0ThouArtThat0 3 years ago 2
Yeah. Someday we might be able to perfectly map out the brain, but even with a perfect understanding of the brain, we will still be left with the problem of understanding the causal mechanism (if there be one). Indeen, an apparent ontological problem.
Fichte9233 3 years ago
"If we believe that heat is correlated with but not identical to molecular kinetic energy, we should regard as legitimate the question why the correlation exists and what its mechanism is. But once we realize that heat is molecular kinetic energy, questions like this will be seen as wrongheaded."

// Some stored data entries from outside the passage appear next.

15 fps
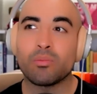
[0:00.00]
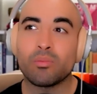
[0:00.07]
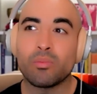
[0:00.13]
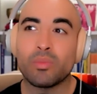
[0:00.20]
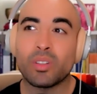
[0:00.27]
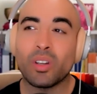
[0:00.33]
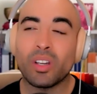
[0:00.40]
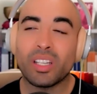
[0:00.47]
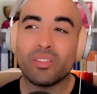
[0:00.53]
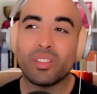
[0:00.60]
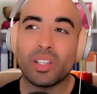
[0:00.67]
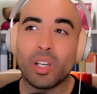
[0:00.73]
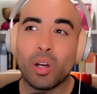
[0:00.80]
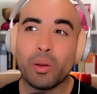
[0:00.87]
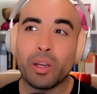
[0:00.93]
not
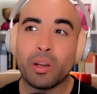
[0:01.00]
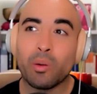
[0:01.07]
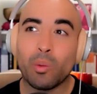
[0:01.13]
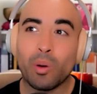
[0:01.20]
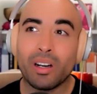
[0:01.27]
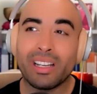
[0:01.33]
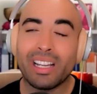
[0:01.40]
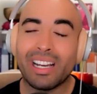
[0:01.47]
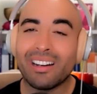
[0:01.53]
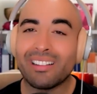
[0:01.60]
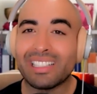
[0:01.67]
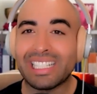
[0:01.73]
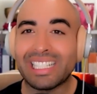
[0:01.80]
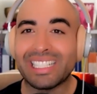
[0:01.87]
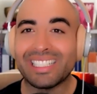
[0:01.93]
even knowing what our
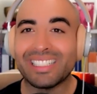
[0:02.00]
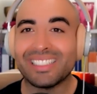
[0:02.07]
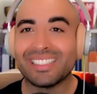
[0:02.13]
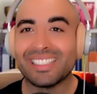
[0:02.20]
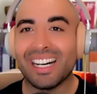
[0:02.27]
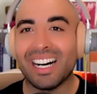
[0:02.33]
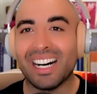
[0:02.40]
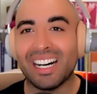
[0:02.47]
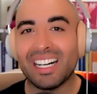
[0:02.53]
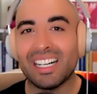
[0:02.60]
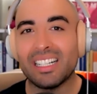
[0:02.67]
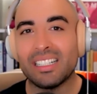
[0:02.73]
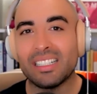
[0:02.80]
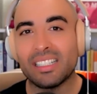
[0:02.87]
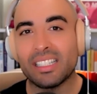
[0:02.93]
needs
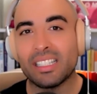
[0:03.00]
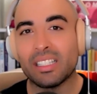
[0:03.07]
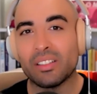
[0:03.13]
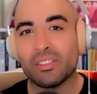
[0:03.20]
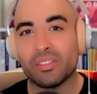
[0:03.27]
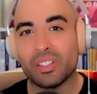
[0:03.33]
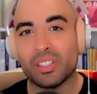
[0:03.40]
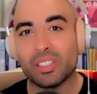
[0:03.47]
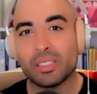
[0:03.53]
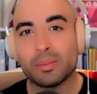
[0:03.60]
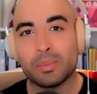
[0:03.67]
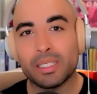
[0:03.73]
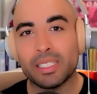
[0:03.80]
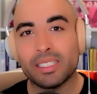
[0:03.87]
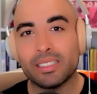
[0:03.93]
are in the first
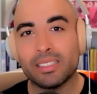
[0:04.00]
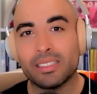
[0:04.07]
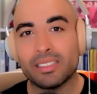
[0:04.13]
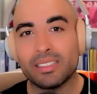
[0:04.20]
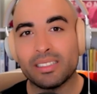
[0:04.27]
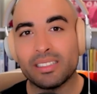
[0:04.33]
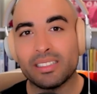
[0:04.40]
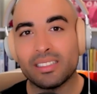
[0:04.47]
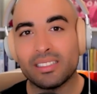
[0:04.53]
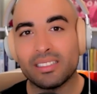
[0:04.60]
place.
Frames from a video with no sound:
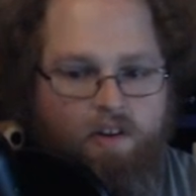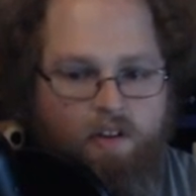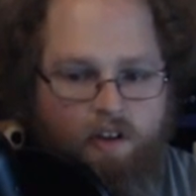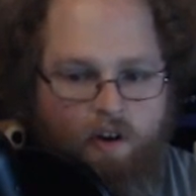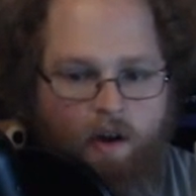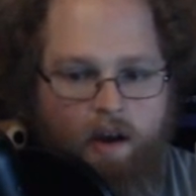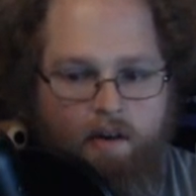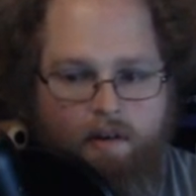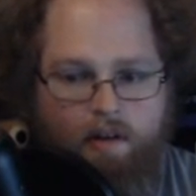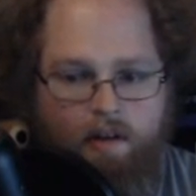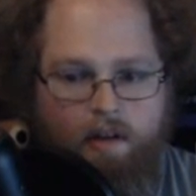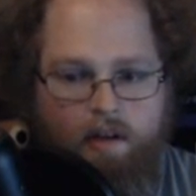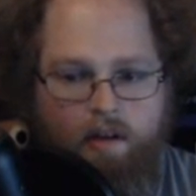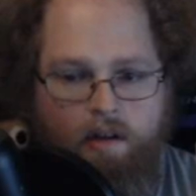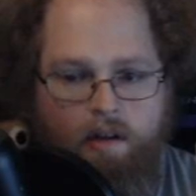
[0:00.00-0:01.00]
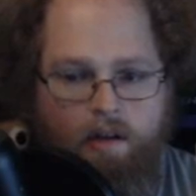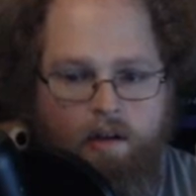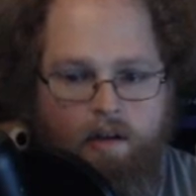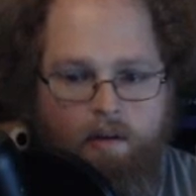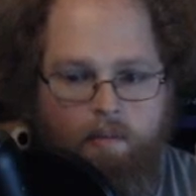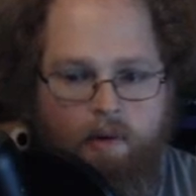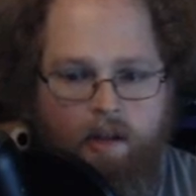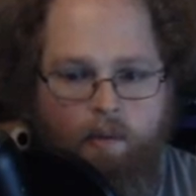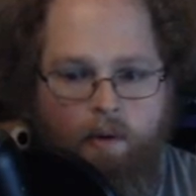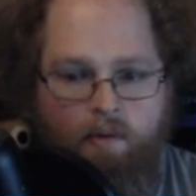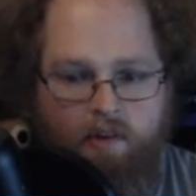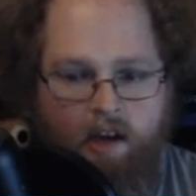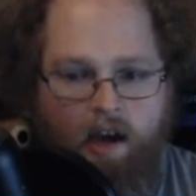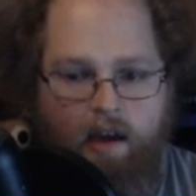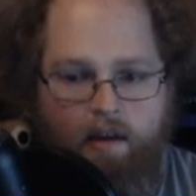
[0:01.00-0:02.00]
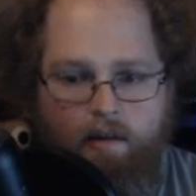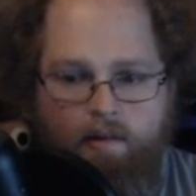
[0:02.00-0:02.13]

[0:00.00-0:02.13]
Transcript: on the ground, but he won't die.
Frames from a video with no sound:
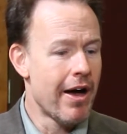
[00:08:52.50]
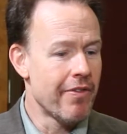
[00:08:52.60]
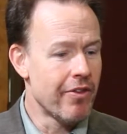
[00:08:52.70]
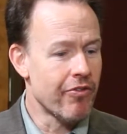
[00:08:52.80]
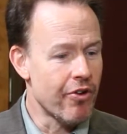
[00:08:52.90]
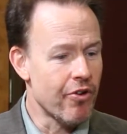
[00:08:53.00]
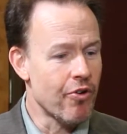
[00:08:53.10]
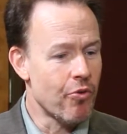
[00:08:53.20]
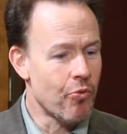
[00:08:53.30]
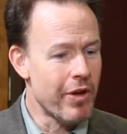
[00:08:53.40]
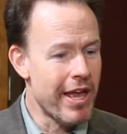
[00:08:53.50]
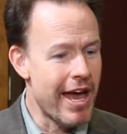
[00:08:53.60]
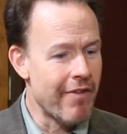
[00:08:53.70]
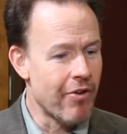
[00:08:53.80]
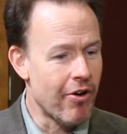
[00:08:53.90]
this year we
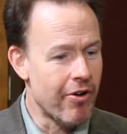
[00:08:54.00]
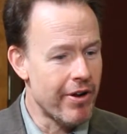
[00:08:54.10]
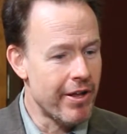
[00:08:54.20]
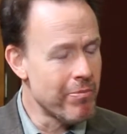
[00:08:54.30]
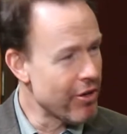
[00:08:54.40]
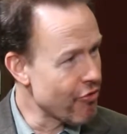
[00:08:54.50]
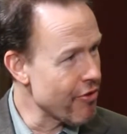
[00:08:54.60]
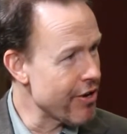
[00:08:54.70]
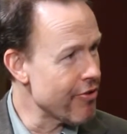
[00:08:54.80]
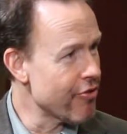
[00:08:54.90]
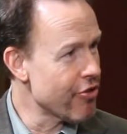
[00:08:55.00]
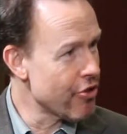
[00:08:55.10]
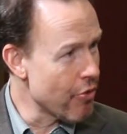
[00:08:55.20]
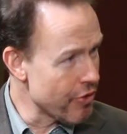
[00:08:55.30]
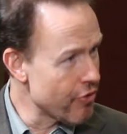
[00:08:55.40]
have our administrators
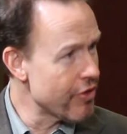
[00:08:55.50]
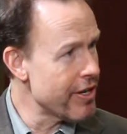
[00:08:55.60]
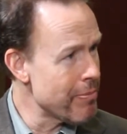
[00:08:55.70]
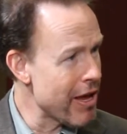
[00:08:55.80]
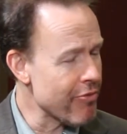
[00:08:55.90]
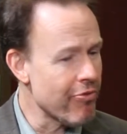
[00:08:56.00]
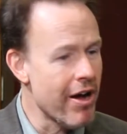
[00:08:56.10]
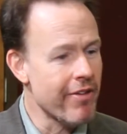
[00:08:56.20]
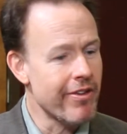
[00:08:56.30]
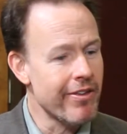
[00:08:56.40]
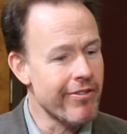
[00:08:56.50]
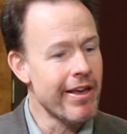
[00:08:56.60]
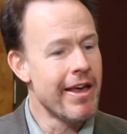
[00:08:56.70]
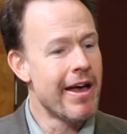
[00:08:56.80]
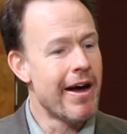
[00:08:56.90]
going through the TPAS process.
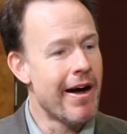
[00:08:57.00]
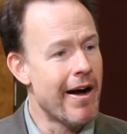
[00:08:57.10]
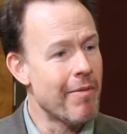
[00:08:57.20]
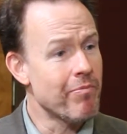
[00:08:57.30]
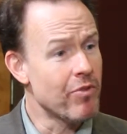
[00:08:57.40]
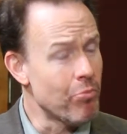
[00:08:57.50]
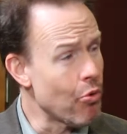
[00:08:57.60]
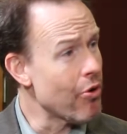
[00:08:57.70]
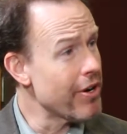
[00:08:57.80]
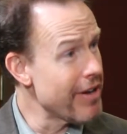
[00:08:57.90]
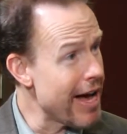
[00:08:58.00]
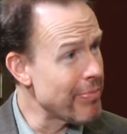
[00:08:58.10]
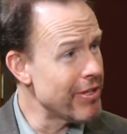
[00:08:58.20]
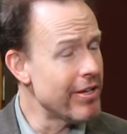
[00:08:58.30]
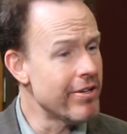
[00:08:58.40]
The board
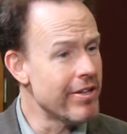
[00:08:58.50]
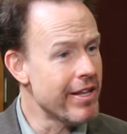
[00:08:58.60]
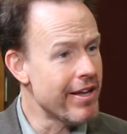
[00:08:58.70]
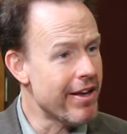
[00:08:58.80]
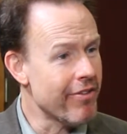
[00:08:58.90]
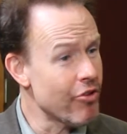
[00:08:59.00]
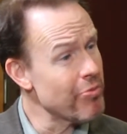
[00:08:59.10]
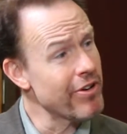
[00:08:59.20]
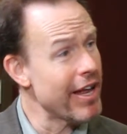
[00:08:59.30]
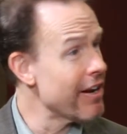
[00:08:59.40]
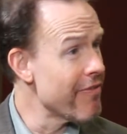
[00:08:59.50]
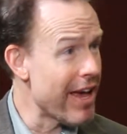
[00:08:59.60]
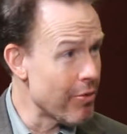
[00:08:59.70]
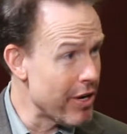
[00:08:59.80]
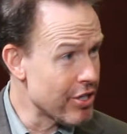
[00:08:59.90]
adopted the superintendent
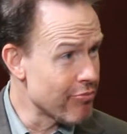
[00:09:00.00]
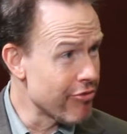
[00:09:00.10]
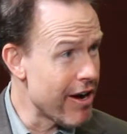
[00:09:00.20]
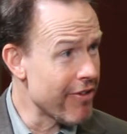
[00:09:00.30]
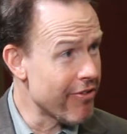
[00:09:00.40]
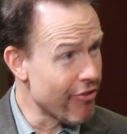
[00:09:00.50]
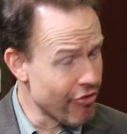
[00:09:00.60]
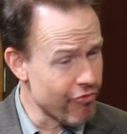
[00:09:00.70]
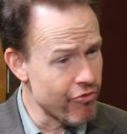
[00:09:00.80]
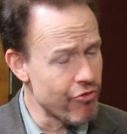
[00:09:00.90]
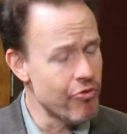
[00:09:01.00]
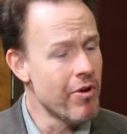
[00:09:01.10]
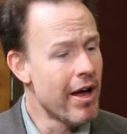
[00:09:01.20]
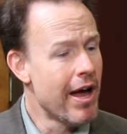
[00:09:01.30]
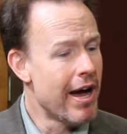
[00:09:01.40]
evaluation process through
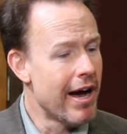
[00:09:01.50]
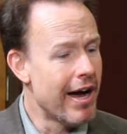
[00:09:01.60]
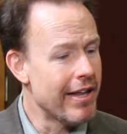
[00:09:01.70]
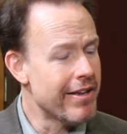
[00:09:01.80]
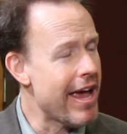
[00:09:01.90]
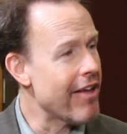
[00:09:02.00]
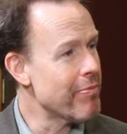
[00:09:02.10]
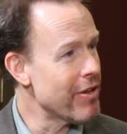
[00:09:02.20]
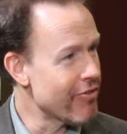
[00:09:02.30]
TASB.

-- Ned Block and Robert Stalnaker from "Conceptual Analysis, Dualism, and the Explanatory Gap"
LennyBound 3 years ago
I don't think the analogy holds in this case, Lenny. Heat and molecular kinetic energy are not related in the same way that experience is to the brain. A more appropriate analogy might be: heat is to molecular kinetic energy as overall brain dynamics are to individual neurons. Nowhere does experience enter the picture here. The hard problem remains.
0ThouArtThat0 3 years ago
I know very little about the hard problem in general, but it seems to me that "neutral monism" might be a potential solution. We merely say that 1st person mental phenomena and 3rd person physical phenomena are merely two different perspectives on a single underlying primal substance that is neither mental nor physical, but is capable of mental and physical aspects and attributes.
LennyBound 3 years ago
In this way the buzzing neurons in one's head are merely a different perspective on one's mental experiences, and therefore reconciling the two is not ontologically problematic.
But even with this monistic view, it seems that Leibniz's law and the identity of indiscernibles might cause some problems. :-/
LennyBound 3 years ago
This is definitely a respectable position to take. It is in some degree similar to my own favored position of panexperientialism.